## [Your objective]
Give the lines below again, exactly as they stand, and leave out the images.

Information given Start Marker

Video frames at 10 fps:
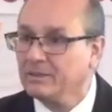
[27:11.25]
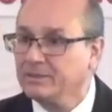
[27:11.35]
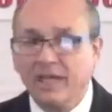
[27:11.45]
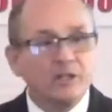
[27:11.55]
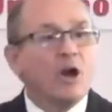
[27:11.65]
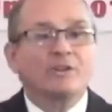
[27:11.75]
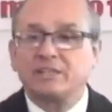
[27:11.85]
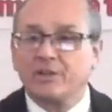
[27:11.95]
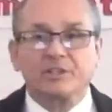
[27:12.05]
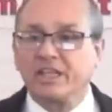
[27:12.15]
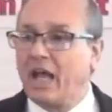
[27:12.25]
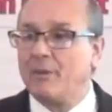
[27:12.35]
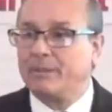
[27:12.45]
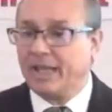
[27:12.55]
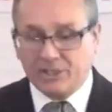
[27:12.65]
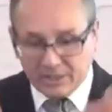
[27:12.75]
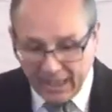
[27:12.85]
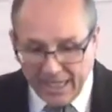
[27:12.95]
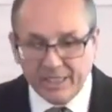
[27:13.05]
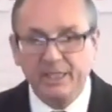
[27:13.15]
Not all these other denominations,
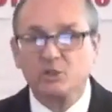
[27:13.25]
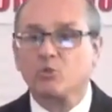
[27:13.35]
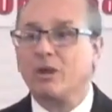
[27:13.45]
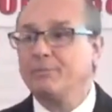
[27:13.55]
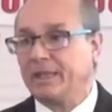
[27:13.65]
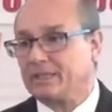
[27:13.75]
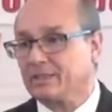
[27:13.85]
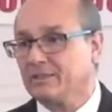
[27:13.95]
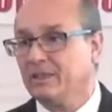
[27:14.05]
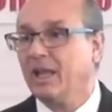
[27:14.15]
in his remnant.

Information given End Marker

## [Exercise solution]
Video frames at 10 fps:
[27:11.25]
[27:11.35]
[27:11.45]
[27:11.55]
[27:11.65]
[27:11.75]
[27:11.85]
[27:11.95]
[27:12.05]
[27:12.15]
[27:12.25]
[27:12.35]
[27:12.45]
[27:12.55]
[27:12.65]
[27:12.75]
[27:12.85]
[27:12.95]
[27:13.05]
[27:13.15]
Not all these other denominations,
[27:13.25]
[27:13.35]
[27:13.45]
[27:13.55]
[27:13.65]
[27:13.75]
[27:13.85]
[27:13.95]
[27:14.05]
[27:14.15]
in his remnant.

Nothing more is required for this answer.